One word frees us of all the weight and pain of life: that word is love. ― Sophocles
Goose bumps and tears. That’s what this book gave me, goose bumps and tears. Pretty nifty, that, I think, because it means an author has not only written a story that has provoked an emotional response but a physical one as well, and to do that, to keep me so invested in the lives of her characters that a single name causes me to shiver and tear up at the same time, I’m thinking that’s what’s called…voodoo witchcraft. No, not that, but it’s something really, really good.
If you fell in love with Cole Fenton and Jonathan Kechter in Strawberries for Dessert and couldn’t get enough of them in Paris A-Z, then fear not, because Fear, Hope, and Bread Pudding will likely send you into fits of the giddies for the sheer love of these two men and the turn their lives are taking. There is pain and promise and expectation tempered by fear but founded in hope in this installment of the lives and love of these two men, who are setting out on a journey from which there is no turning back, one in which each step forward will be marked with a discord of emotions and a revisiting of the past that holds promise for the future.
Jon and his father, George, tell this story, but there is never a moment’s doubt that this chapter in their lives belongs entirely to Cole, as he alternately advances and retreats, both emotionally and physically, as is his way. But there comes a point in a man’s life when forward is the only direction left to travel, regardless of how terrifying that may be, and sometimes that means exhuming the things you’ve buried because dredging them up and examining them and admitting aloud that they hurt you is the only way to exorcise them, and to put paid to that hurt, and to give someone a second chance to be a part of your life rather than living with the regret of never having tried at all.

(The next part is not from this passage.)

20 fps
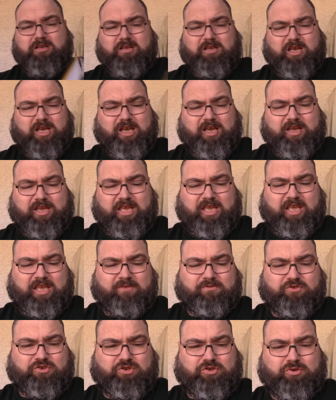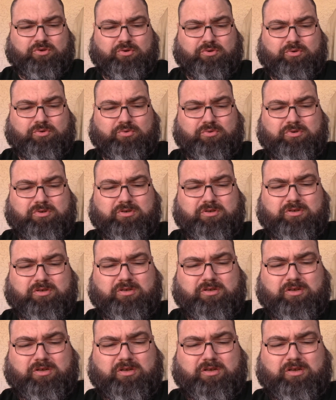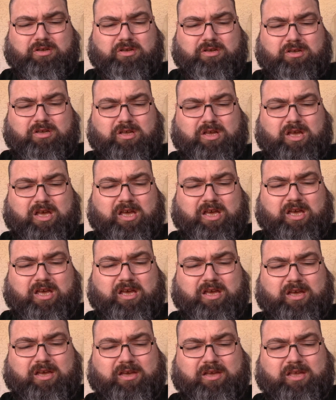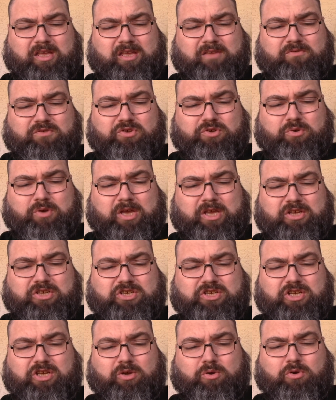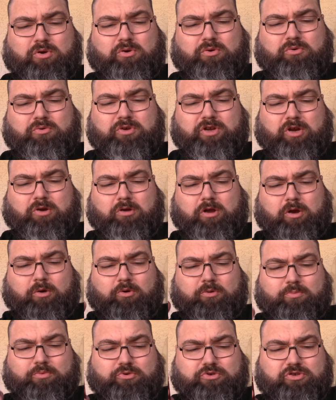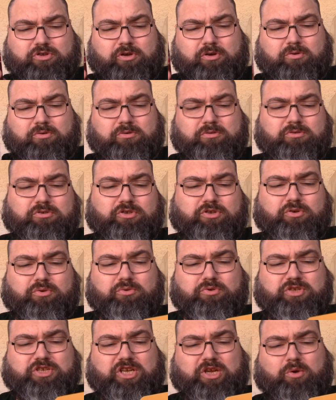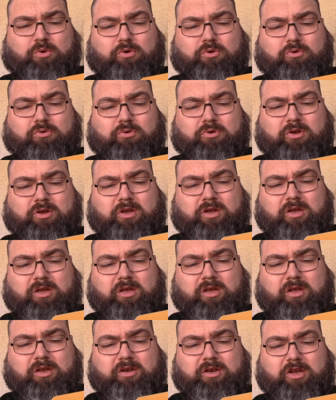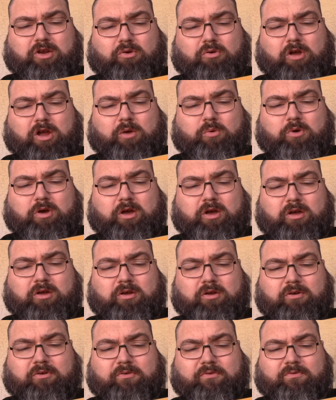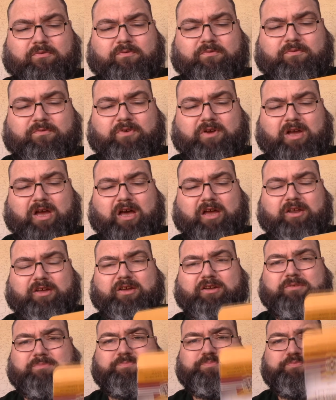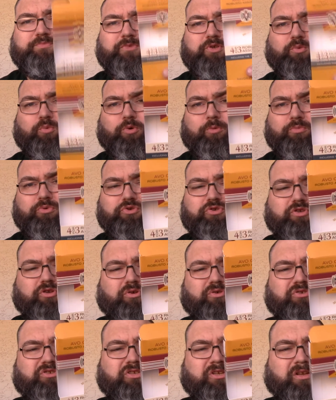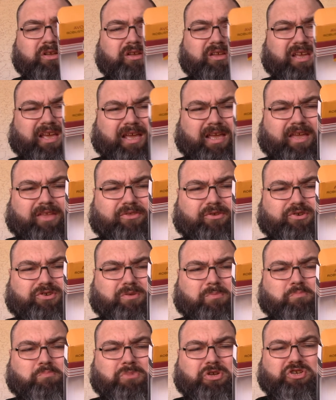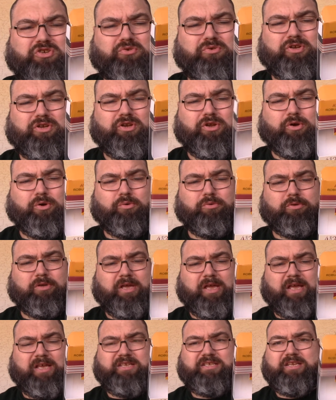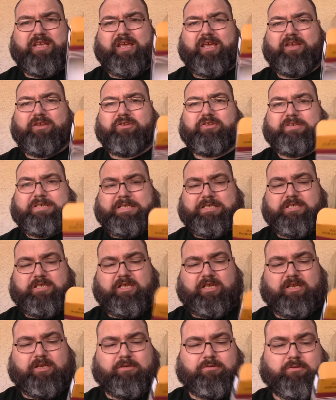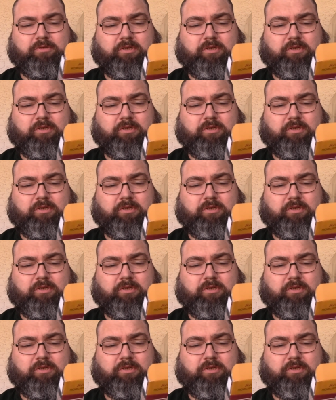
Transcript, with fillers: uh, it gives you uh, gives you a Syncro Nicaragua Robusto, two Syncro Nicaragua Fogata Robustos, and there's a mystery note SN16.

Fear, Hope, and Bread Pudding is both an opening and a closure, a beginning of the most humbling and terrifying journey a person can set out on, and a closure of the most painful and bitter journey a person may travel. Marie Sexton doesn’t pull any punches in this book. This one was meant to go straight for the emotional jugular and her aim is true. There is so much joy to be found at the end of this story, though, that it was almost easy to forget my heart was in a vice grip the entire way through. And it was so worth it.
I need this book.
Ooooh! Yes, you do. If you loved Strawberries for Dessert, this is like the whipped cream on top!